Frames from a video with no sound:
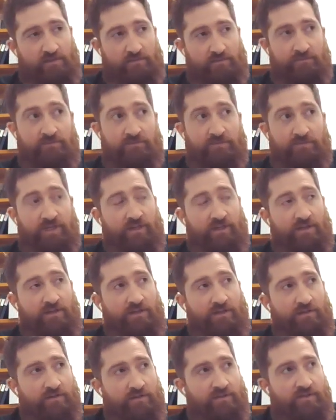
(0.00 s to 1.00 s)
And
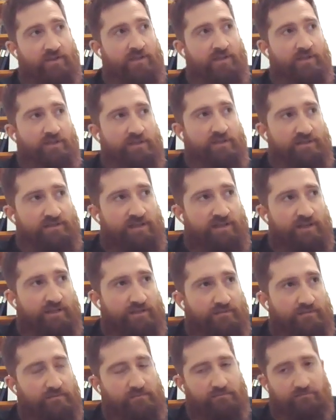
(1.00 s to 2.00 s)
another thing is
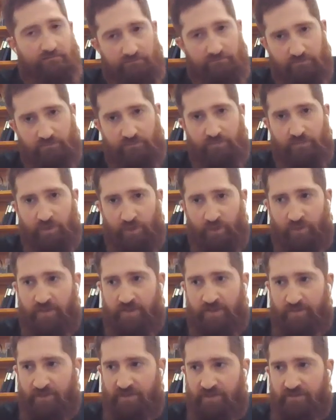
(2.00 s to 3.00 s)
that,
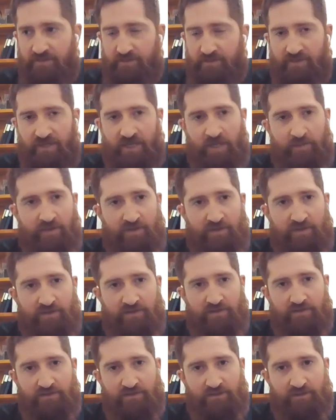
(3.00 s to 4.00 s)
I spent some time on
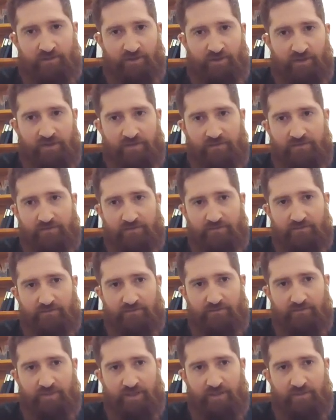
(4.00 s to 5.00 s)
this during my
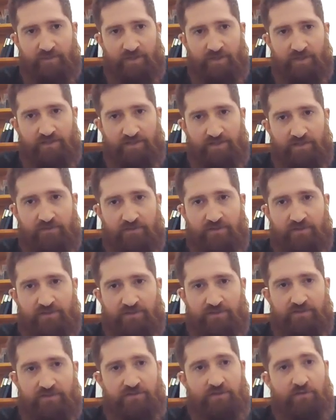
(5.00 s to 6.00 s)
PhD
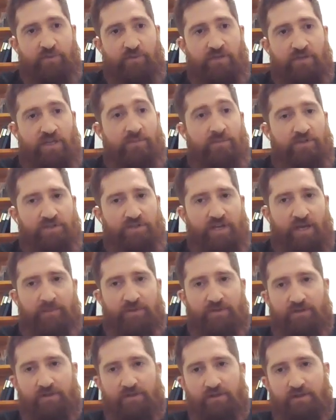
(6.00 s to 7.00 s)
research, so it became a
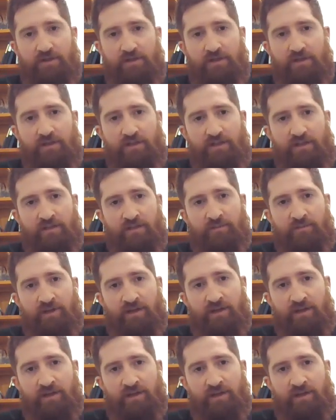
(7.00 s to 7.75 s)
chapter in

==

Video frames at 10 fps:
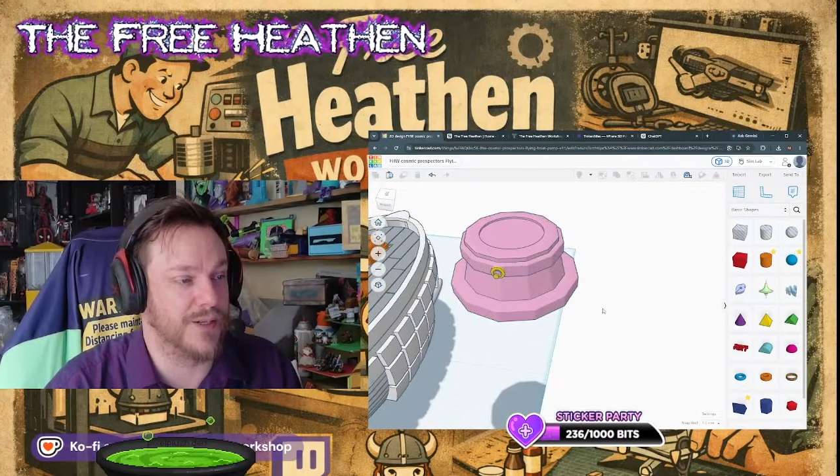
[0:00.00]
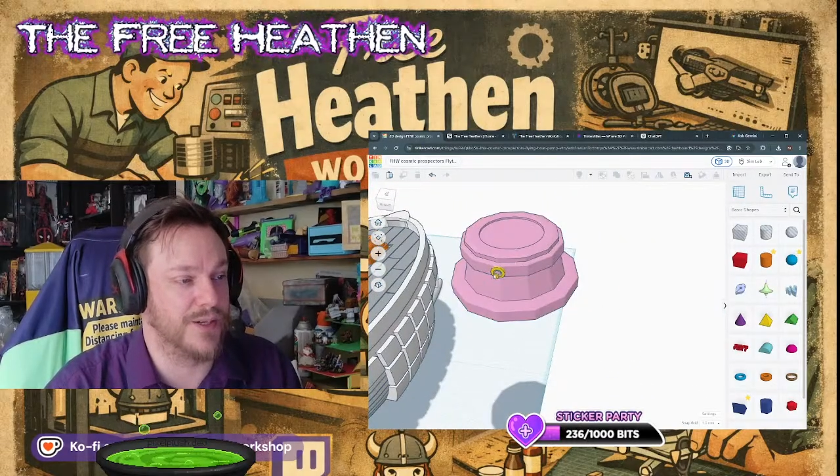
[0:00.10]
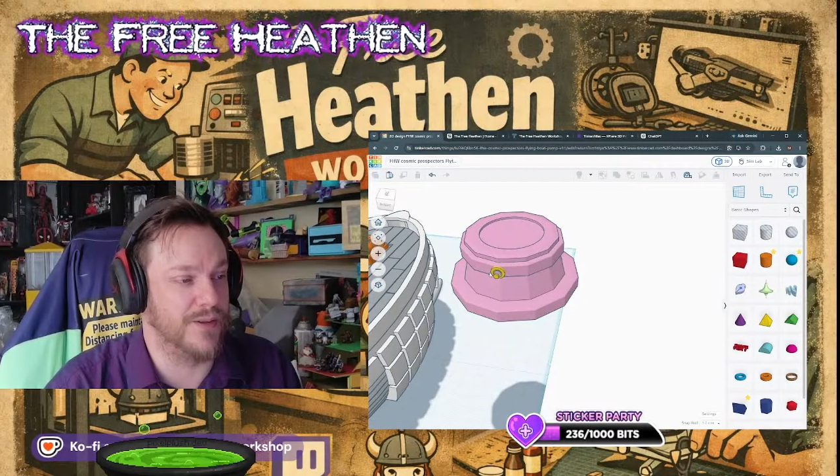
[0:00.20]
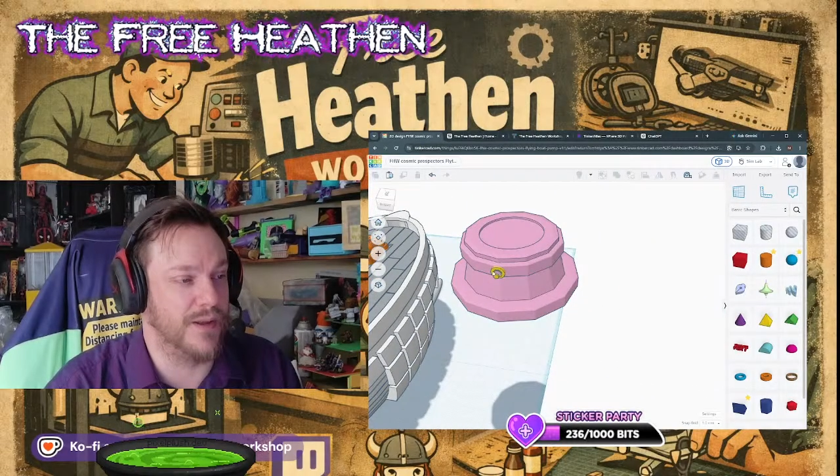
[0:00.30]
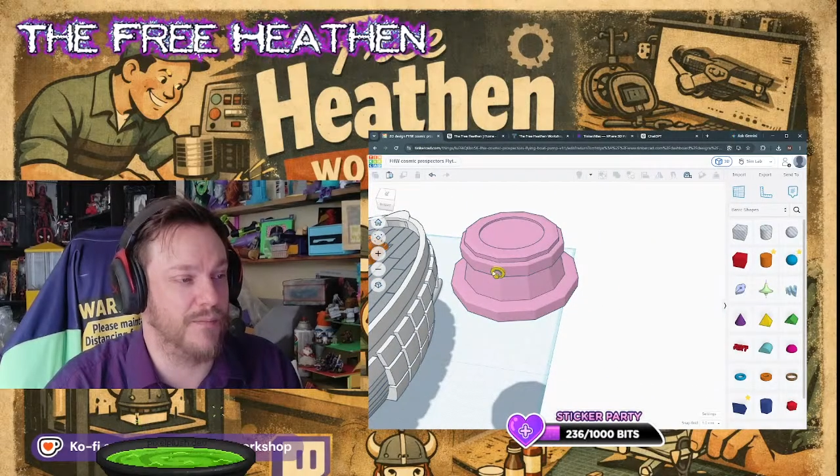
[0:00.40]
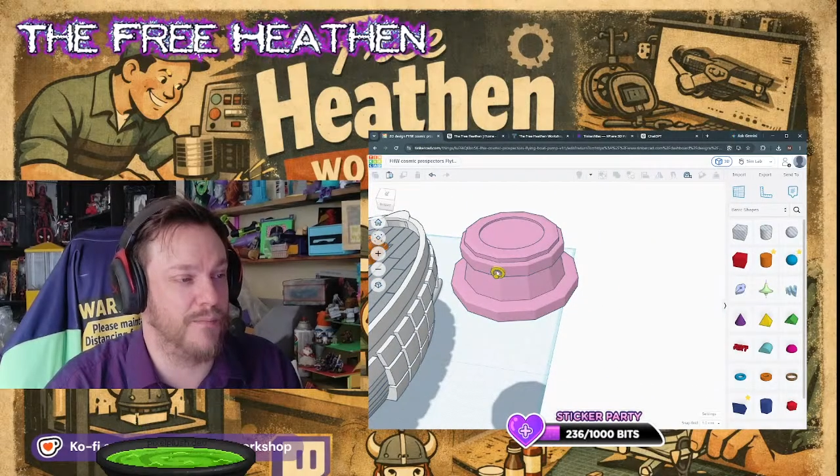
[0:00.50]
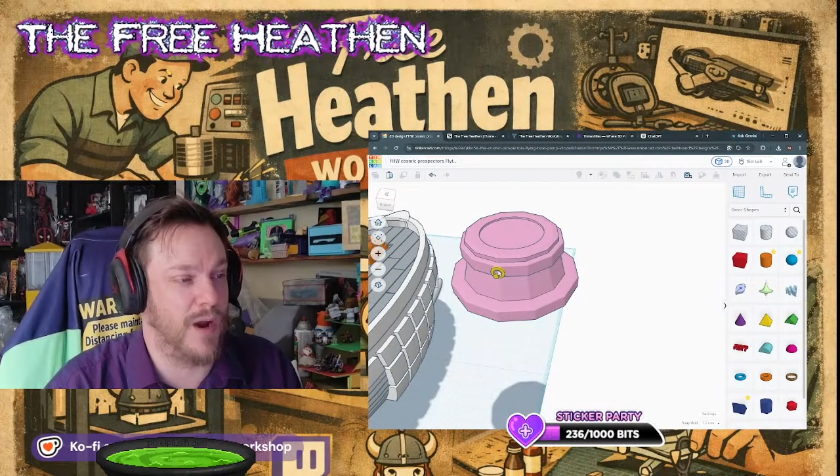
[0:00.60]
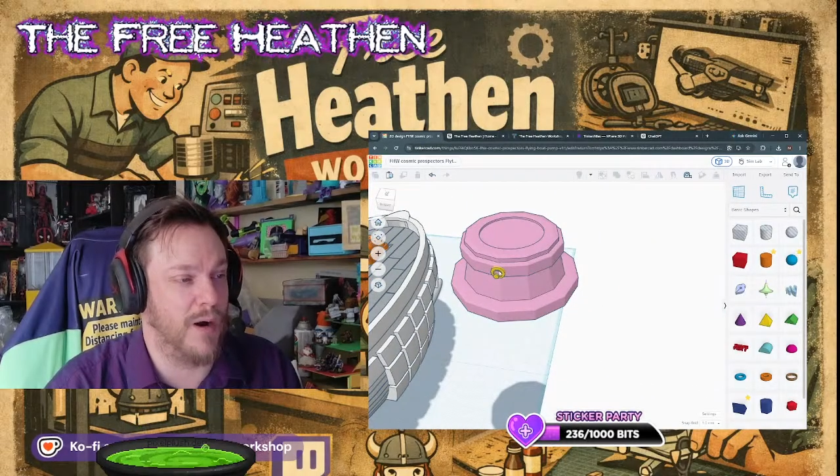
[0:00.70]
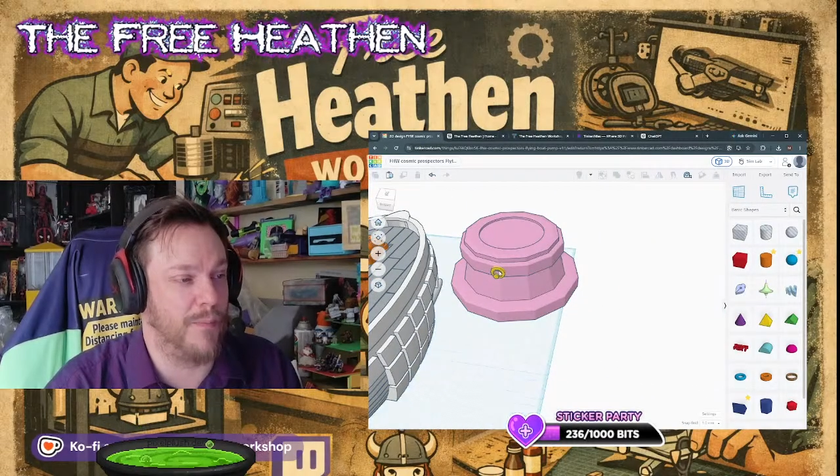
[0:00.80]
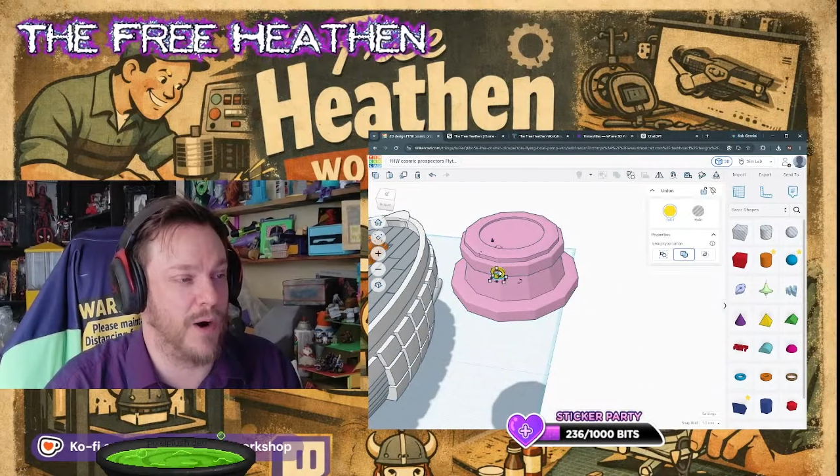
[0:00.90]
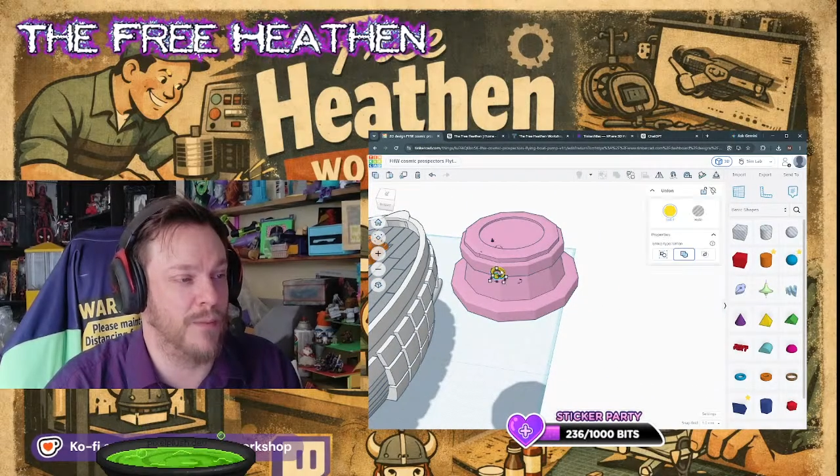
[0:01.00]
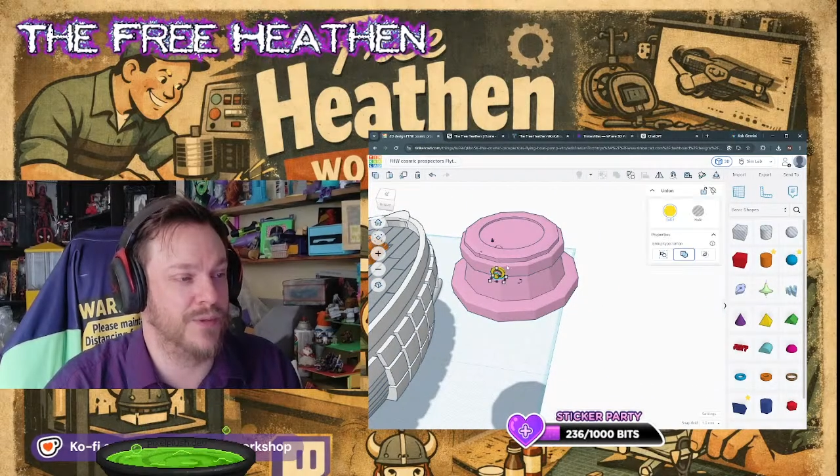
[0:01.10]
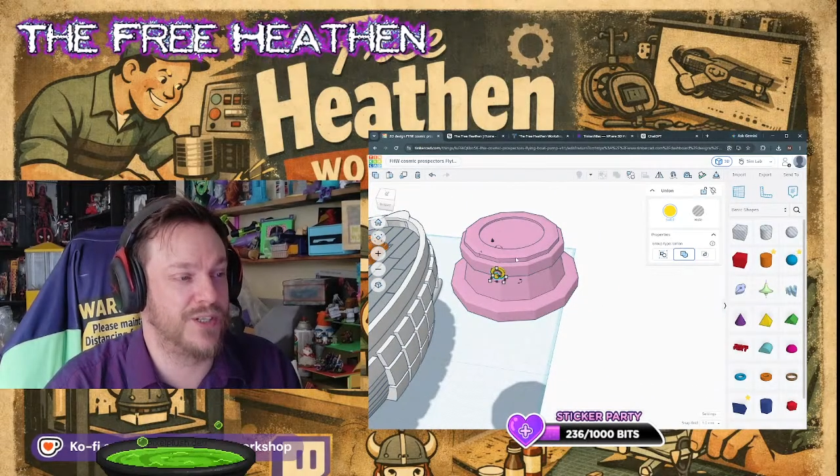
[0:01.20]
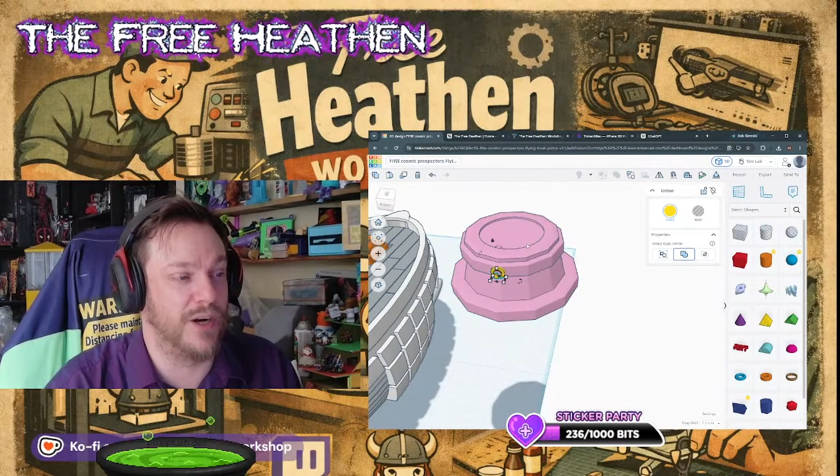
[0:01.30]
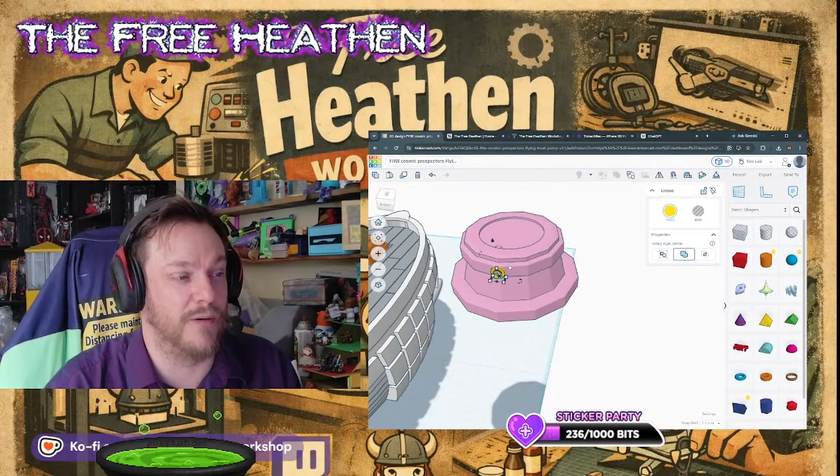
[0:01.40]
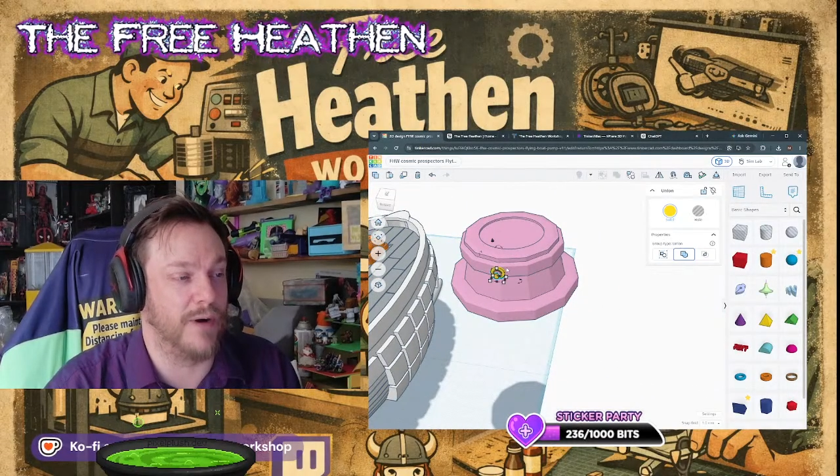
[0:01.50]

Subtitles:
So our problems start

---

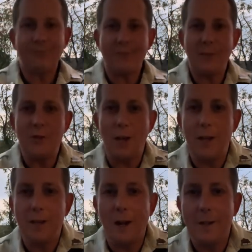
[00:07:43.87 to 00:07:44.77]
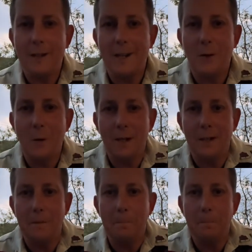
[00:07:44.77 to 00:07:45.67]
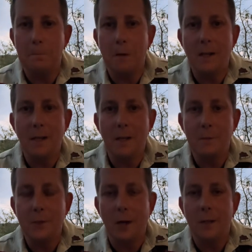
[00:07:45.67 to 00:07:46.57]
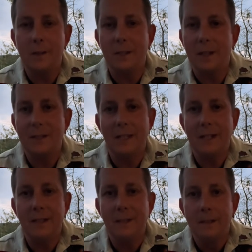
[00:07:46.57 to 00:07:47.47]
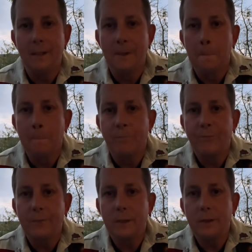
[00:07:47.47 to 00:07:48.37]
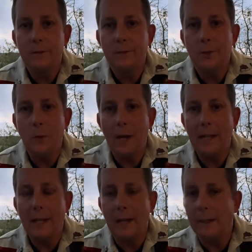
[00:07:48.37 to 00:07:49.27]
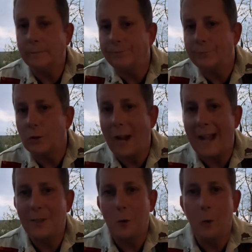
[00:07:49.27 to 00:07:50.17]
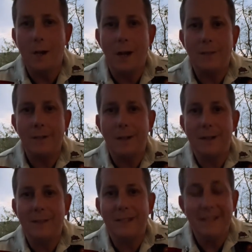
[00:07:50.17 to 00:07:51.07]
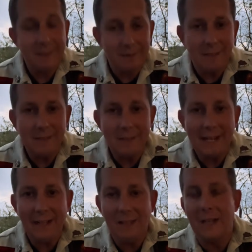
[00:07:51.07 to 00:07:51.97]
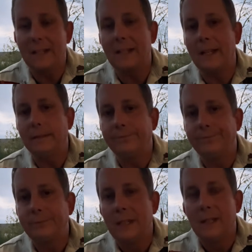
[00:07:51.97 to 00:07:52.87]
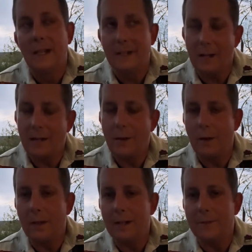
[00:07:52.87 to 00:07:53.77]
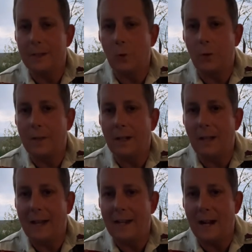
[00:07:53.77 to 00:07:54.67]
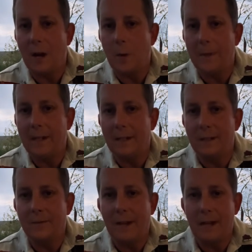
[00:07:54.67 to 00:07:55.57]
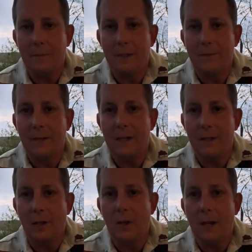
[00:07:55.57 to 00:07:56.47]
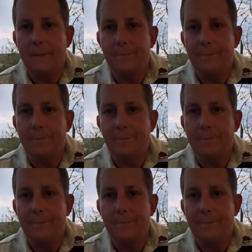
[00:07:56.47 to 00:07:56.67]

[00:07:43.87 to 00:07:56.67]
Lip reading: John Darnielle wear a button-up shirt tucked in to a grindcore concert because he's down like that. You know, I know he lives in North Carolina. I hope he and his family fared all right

| Description of the task |
Within the entries above, give again exactly the lines starting at the one that contains "[00:07:47.47 to 00:07:48.37]" and ending at the one that contains "Lip reading: John", leaving out the pictures.

| Task result |
[00:07:47.47 to 00:07:48.37]
[00:07:48.37 to 00:07:49.27]
[00:07:49.27 to 00:07:50.17]
[00:07:50.17 to 00:07:51.07]
[00:07:51.07 to 00:07:51.97]
[00:07:51.97 to 00:07:52.87]
[00:07:52.87 to 00:07:53.77]
[00:07:53.77 to 00:07:54.67]
[00:07:54.67 to 00:07:55.57]
[00:07:55.57 to 00:07:56.47]
[00:07:56.47 to 00:07:56.67]

[00:07:43.87 to 00:07:56.67]
Lip reading: John Darnielle wear a button-up shirt tucked in to a grindcore concert because he's down like that. You know, I know he lives in North Carolina. I hope he and his family fared all right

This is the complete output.